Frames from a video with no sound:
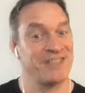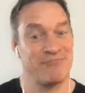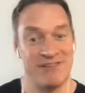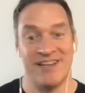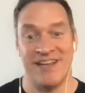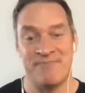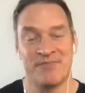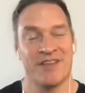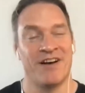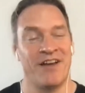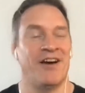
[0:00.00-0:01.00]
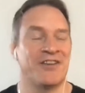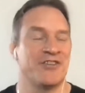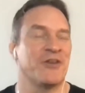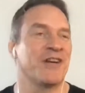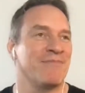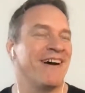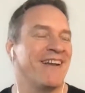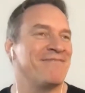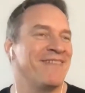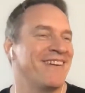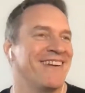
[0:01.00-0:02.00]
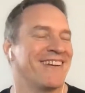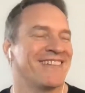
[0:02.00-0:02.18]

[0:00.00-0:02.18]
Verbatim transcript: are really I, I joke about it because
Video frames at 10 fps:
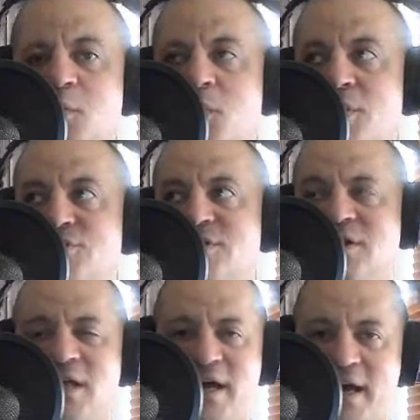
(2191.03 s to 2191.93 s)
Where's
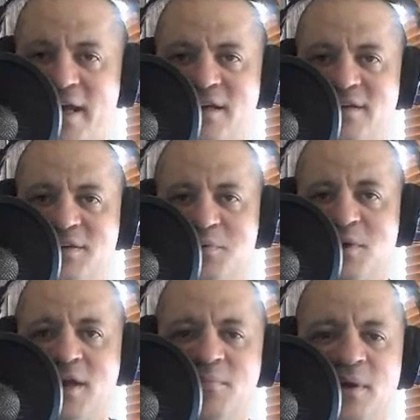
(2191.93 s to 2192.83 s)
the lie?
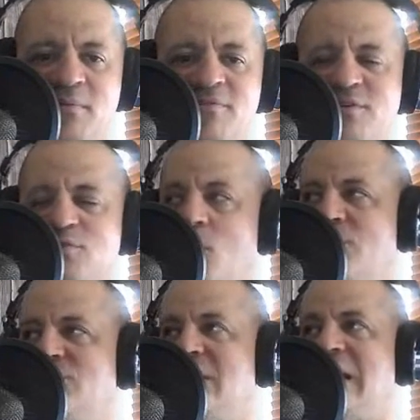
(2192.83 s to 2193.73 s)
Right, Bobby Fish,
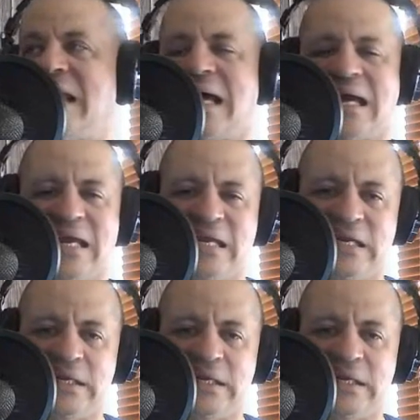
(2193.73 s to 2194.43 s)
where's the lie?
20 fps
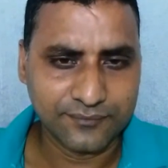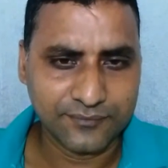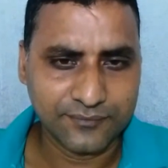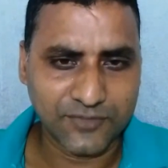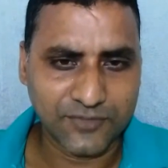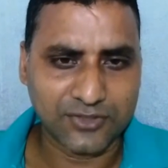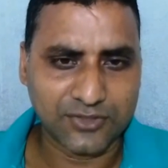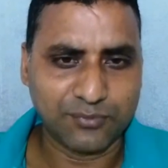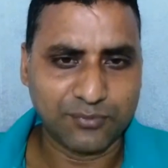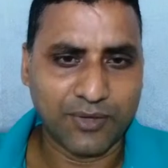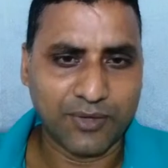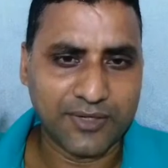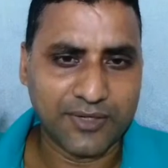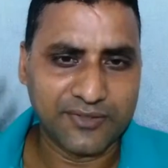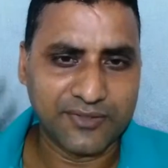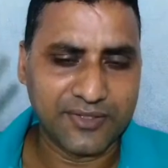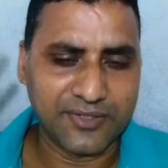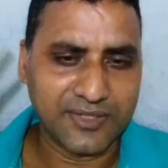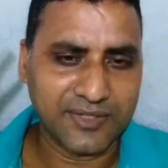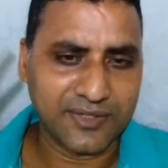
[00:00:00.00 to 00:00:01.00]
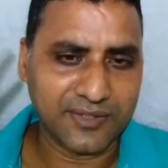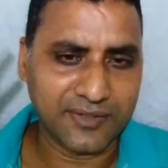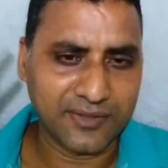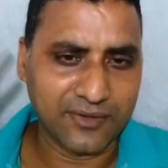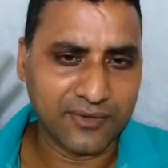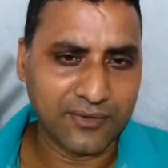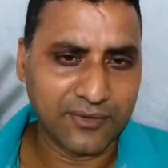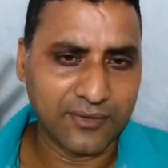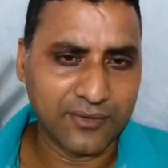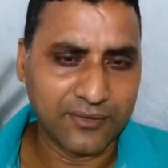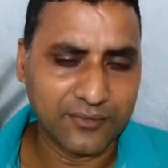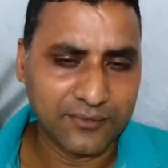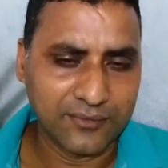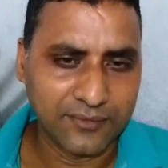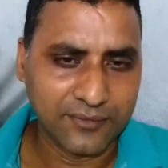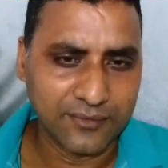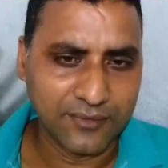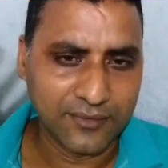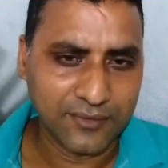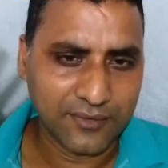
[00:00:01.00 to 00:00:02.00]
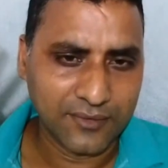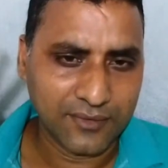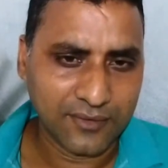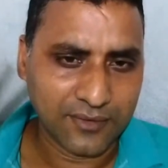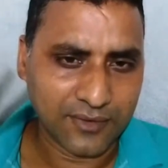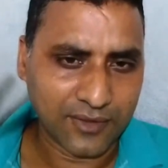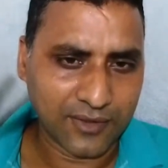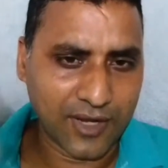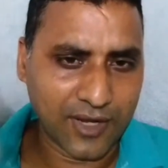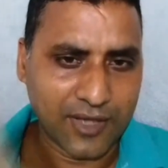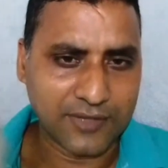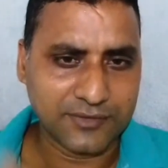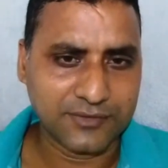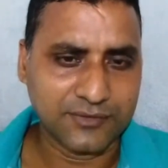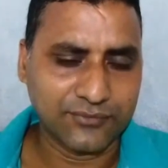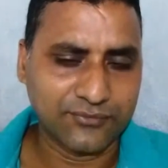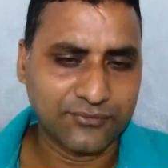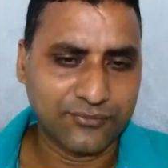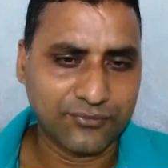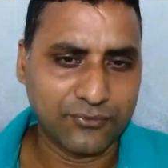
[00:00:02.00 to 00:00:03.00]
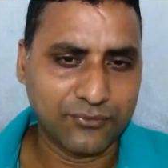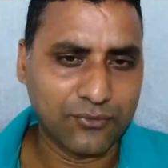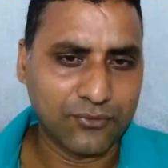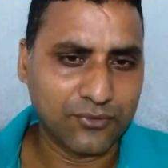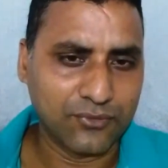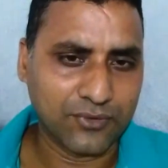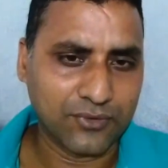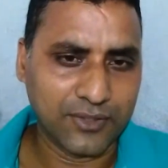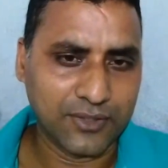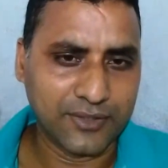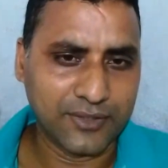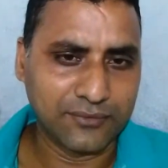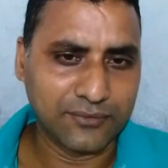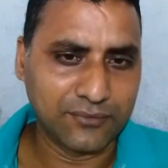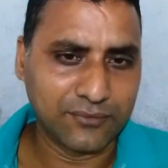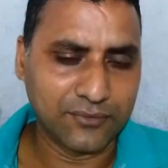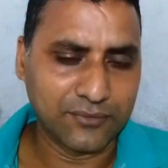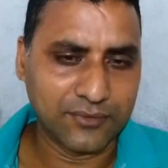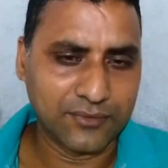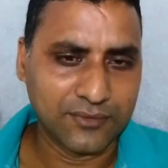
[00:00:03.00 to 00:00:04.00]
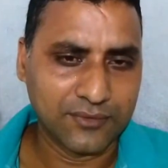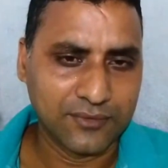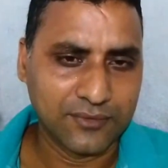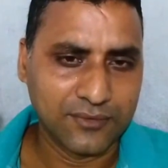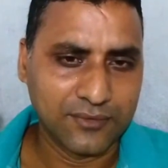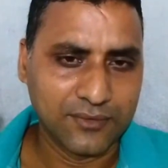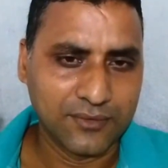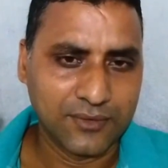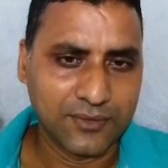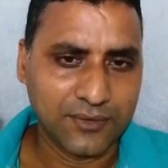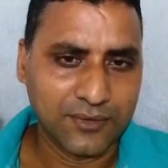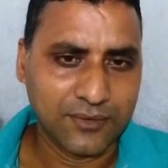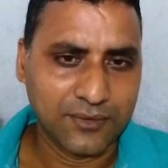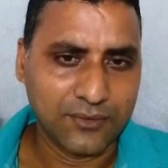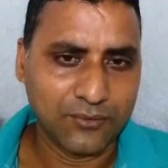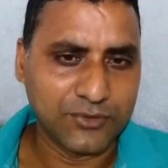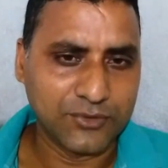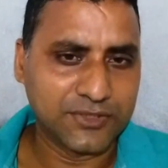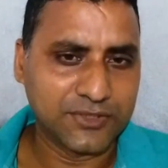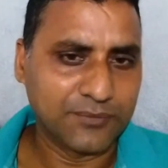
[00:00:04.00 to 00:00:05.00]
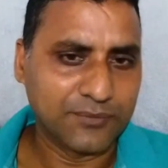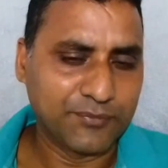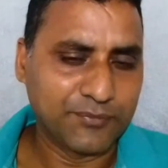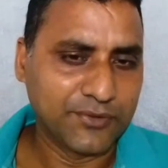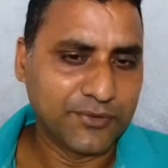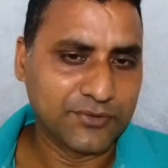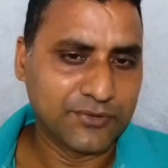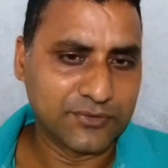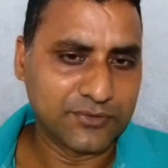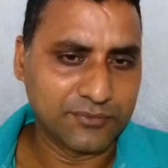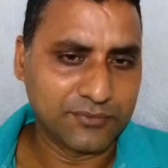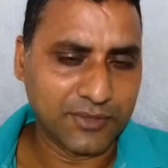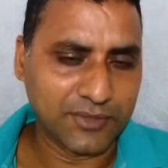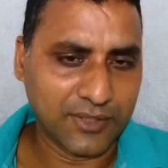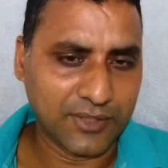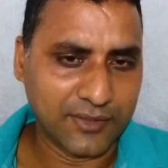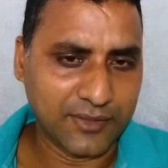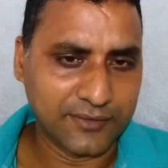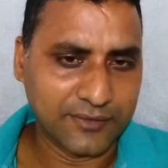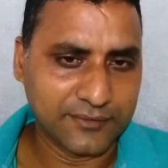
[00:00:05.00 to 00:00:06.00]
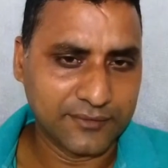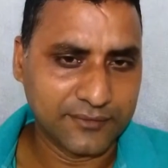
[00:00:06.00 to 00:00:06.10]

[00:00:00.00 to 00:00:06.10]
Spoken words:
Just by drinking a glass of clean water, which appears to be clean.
========
Activity: In the entries above, find the line with "(2191.93 s to 2192.83 s)" and the line with "[00:00:06.00 to 00:00:06.10]". Write out exactly those two lines and every line between them, pictures excluded.

Reply:
(2191.93 s to 2192.83 s)
the lie?
(2192.83 s to 2193.73 s)
Right, Bobby Fish,
(2193.73 s to 2194.43 s)
where's the lie?
20 fps
[00:00:00.00 to 00:00:01.00]
[00:00:01.00 to 00:00:02.00]
[00:00:02.00 to 00:00:03.00]
[00:00:03.00 to 00:00:04.00]
[00:00:04.00 to 00:00:05.00]
[00:00:05.00 to 00:00:06.00]
[00:00:06.00 to 00:00:06.10]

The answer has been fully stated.